First main objection to their appointments is distraction from their legislative duties — ministries support ministers for fresh Bills and amendments — while backbenchers (opposition and government) rely on a limited number of researchers and assistants to present their views and educated contribution to the process.

The government MPs seek to show how they have with limited support dissected well the ills and amendments and therefore forcing the prime minister to consider or reconsider them for the next Cabinet. The opposition MPs, on the other hand, are out to prove that both the government and its backers are clueless with their facts and wit — or what can be said between Tajuddin and friends’ heckles.

External positions distract MPs.

Second objection is money.

Government can both get the support and silence of its backbenchers by rewarding them. Westminster has strict rules on disclosure, so while MPs can earn outside, the public is made aware they are doing so and informed how much these excursions pay.

Which is completely rational.

The MPs have to act on behalf of the electorate which elected them. Not only the appearance of doing so but to do so substantially.

Some claim for example, an MP as Tenaga chairman can ensure his rural constituency has better supply. But the chairman is also incentivised to push Dewan Rakyat, more of his colleagues, to pass higher tariffs in order his annual bonus gets bumped up.

Is he speaking for Padang Terap, the Independent Power Producers (IPP) or for Tenaga?

Regardless of system of government, whether direct or not, special interest and business lobbies will transgress and tear down walls that protect voter interest through their legislators. 

So much is expected of the MP that the voter might be forgiven for expecting his allegiances to be centred to his constituency rather than a corporation.

The war ensues to champion the voter, and brazenly appointing MPs to companies and bodies works against rather than for the average man on the street.

Talent scorned

The weakness of MPs doubling up also harms the part-time job.
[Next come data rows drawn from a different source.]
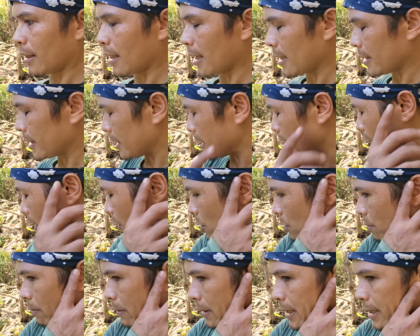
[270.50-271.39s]
klase
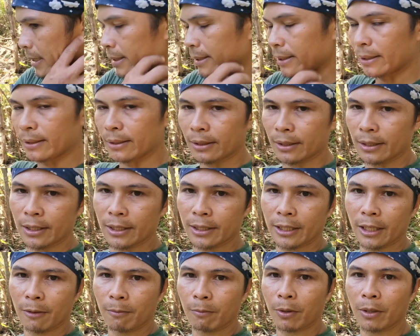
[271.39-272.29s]
ng lupa, hindi
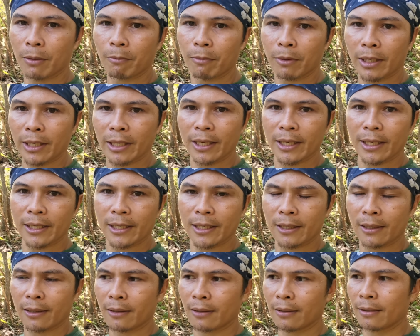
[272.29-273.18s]
tayo parpareha
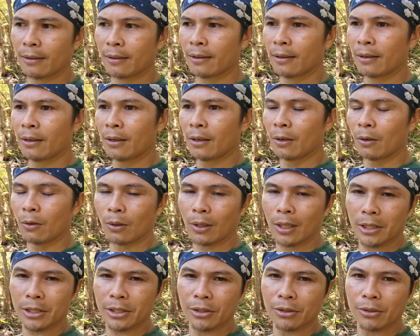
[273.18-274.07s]
ng
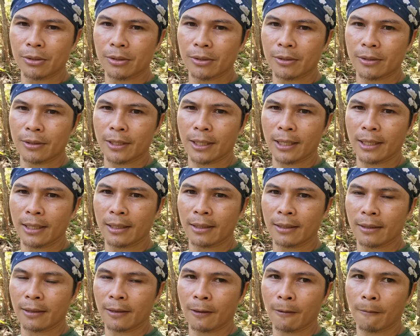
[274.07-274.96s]
lokasyon ng
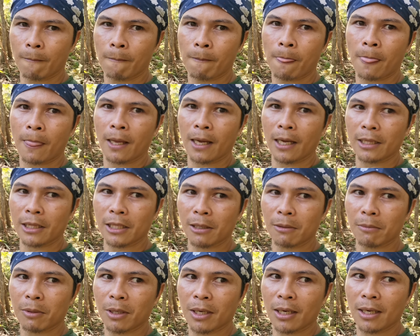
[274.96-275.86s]

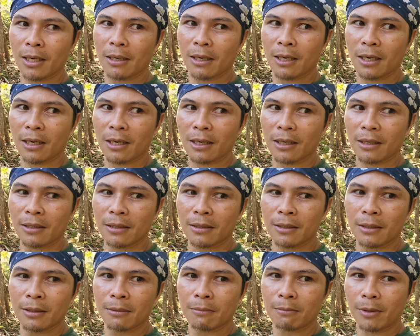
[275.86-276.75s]
ating mga
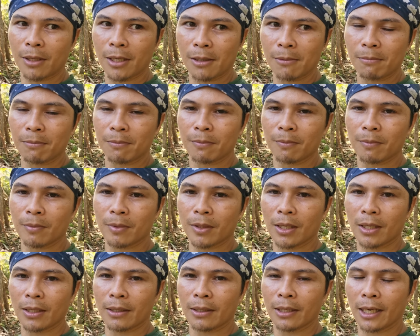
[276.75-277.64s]
farm,
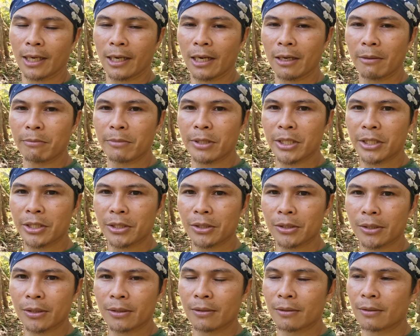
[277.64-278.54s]
ng
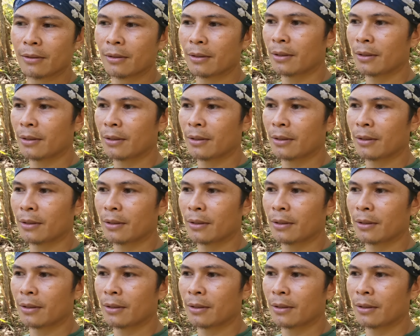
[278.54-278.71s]
elevation.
The job of chairman of the Malaysian Commission for Multimedia and Communication is tough enough for instance, with change of data, spectrums, privacy and profiteering by telcos way too large to be reined in by the few. It’s harder when the chairman is also a MP busy at Parliament and visiting his constituency over the weekend.
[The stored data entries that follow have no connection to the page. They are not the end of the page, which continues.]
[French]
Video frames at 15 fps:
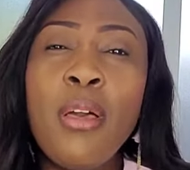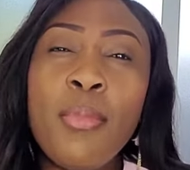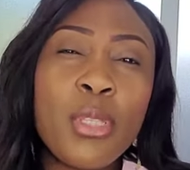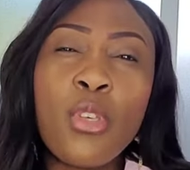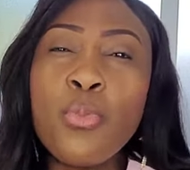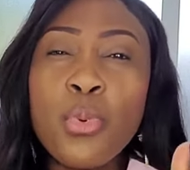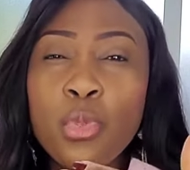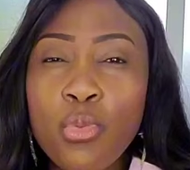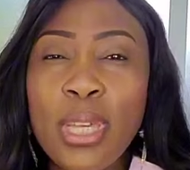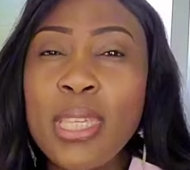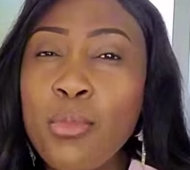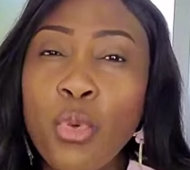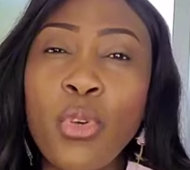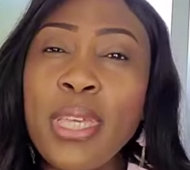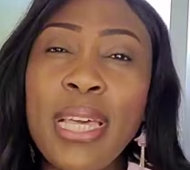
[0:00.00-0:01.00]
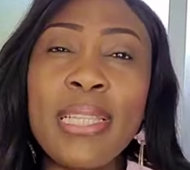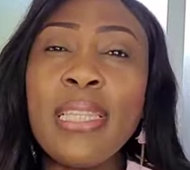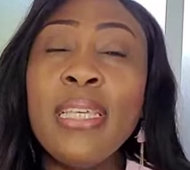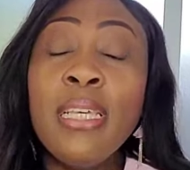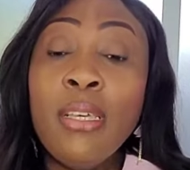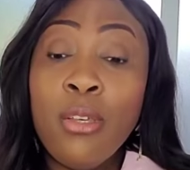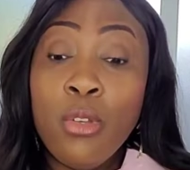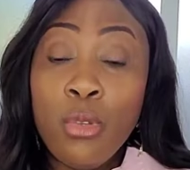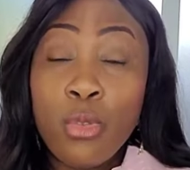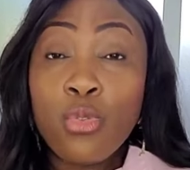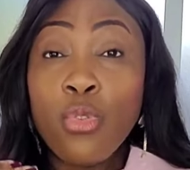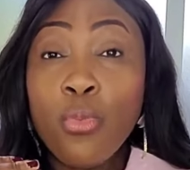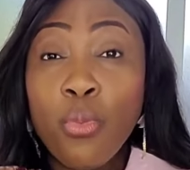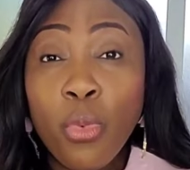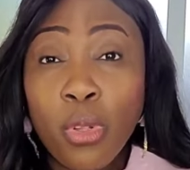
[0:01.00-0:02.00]
Parce que pour toi qui me regarde,
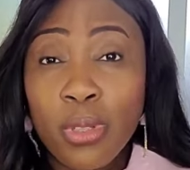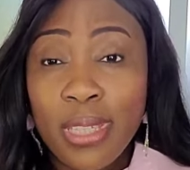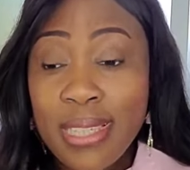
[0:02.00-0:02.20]
ce monde,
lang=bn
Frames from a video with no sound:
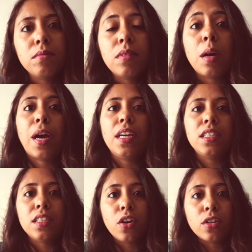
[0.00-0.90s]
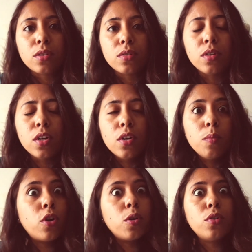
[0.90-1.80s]
বা ভাইজি হয়তো
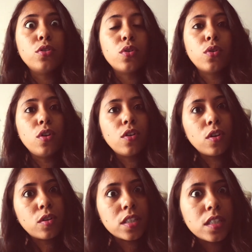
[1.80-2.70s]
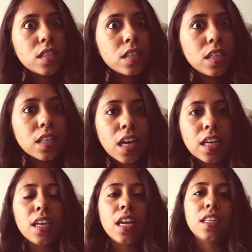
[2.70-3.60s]
বড় বড় চোখ গোল গোল করে সিঁথির দিকে
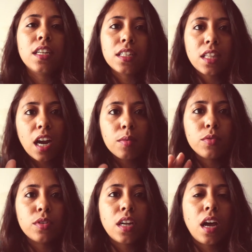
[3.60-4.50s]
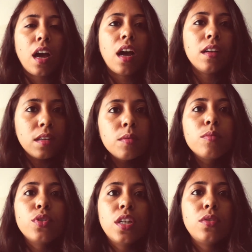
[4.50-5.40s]
তাকিয়ে আছে তার মুখটা
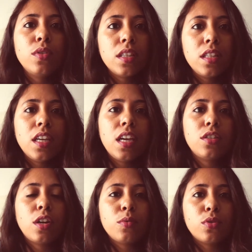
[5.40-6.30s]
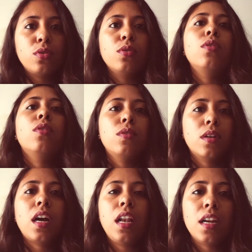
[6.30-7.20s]
মুছে টুছে দিয়ে সমস্তগুলো
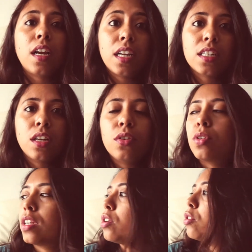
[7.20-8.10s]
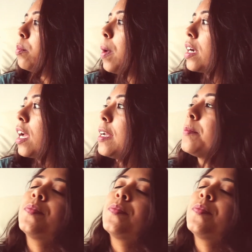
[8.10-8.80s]
কালার কারেকশন করে যখন পাঠাই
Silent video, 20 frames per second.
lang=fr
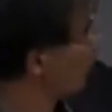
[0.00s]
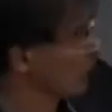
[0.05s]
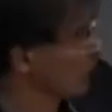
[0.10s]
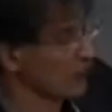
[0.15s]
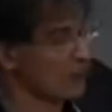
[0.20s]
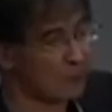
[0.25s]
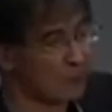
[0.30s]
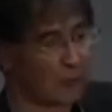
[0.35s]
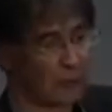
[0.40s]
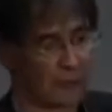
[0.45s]
en
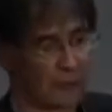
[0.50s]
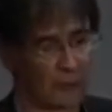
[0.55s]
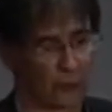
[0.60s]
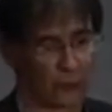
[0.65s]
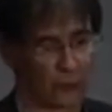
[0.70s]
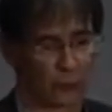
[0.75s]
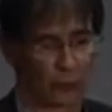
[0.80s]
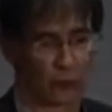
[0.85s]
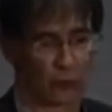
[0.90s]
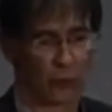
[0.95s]
l'adaptant à cette
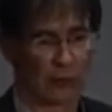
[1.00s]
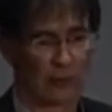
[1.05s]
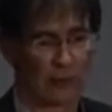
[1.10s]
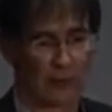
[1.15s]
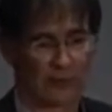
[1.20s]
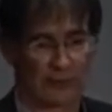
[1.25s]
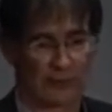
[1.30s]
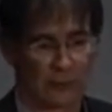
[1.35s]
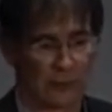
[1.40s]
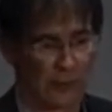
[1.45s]
structure de données
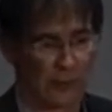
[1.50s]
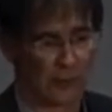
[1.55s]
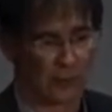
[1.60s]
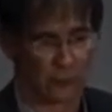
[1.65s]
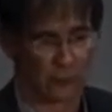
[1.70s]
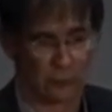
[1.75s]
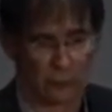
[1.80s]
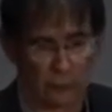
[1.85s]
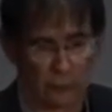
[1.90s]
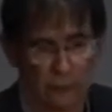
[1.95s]
particulière.
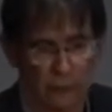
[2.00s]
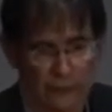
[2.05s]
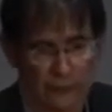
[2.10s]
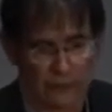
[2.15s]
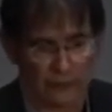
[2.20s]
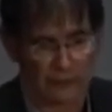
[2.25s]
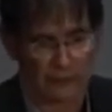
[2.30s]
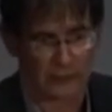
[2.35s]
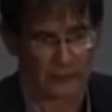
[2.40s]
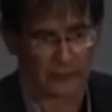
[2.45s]
Donc, du coup,
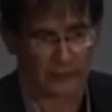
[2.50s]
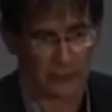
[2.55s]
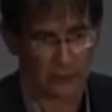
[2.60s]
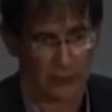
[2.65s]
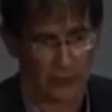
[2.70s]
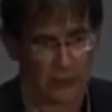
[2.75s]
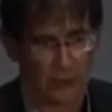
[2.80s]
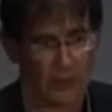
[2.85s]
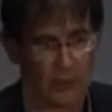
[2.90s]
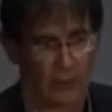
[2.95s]
ça devient
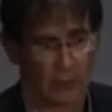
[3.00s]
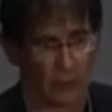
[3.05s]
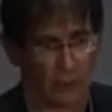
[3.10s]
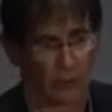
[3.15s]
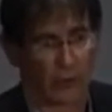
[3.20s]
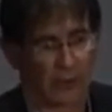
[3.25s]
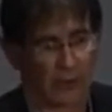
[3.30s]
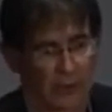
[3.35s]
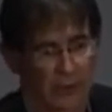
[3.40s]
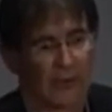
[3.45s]
simple
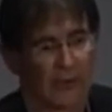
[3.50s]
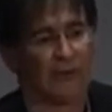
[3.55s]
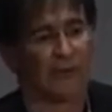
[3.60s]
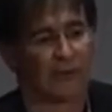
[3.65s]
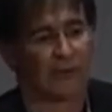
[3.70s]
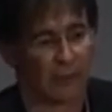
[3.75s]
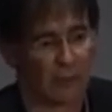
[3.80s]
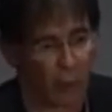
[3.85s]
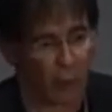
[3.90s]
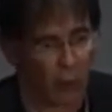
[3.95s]
pour quelqu'un qui
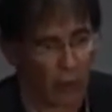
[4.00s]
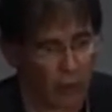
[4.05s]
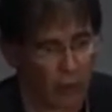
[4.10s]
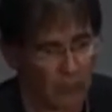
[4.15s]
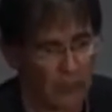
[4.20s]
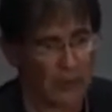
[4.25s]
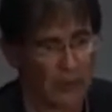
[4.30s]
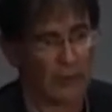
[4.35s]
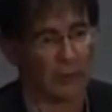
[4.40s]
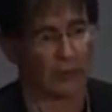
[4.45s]
sait
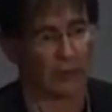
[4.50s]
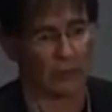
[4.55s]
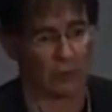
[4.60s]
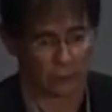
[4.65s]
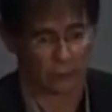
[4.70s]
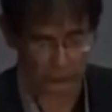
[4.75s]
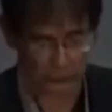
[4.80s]
programmer en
The statutory body or GLC may suffer because the appointee gets distracted by postponed Parliament and votes of confidence. The company is short-changed.

A country is not a small adventure, which is why it requires more.

While there are political and strategic reasons, most selfish, having politicians split their talents also bars the entry of other talents.

Politicians take up space which other full-time business executives can take up. While the average IQ of politicians and business executives have never been conclusively compared, it can be agreed any executive or politician when focused in one field and not split would be better than the one split in attention.

Every time politics and business get openly incestuous, the doors of opportunity for many others slowly but surely shuts and the businesses suffer.

Why bother

It’s a complex discourse, and founders and thinkers of political systems realised, while failing at many junctures themselves, the philosophical underpinnings are discussion points which they want to maintain even if the arguments are lost in the pace of life and practicalities.

That they are kept in sight for the future.

Keeping the MPs out of other enterprises is a means to get them full time on their higher calling.

We must want to live in a world where those who run for office are not doing do so in order to commandeer national assets rather than primarily serve the people who voted them in.

This obviously won’t make a difference to any Malaysian government for the next 10 years, because majorities would be thin and securing MPs would require enticements. 

But as we try to have a country rather than a corporation, the discussion should grow over time.  

* This is the personal opinion of the columnist.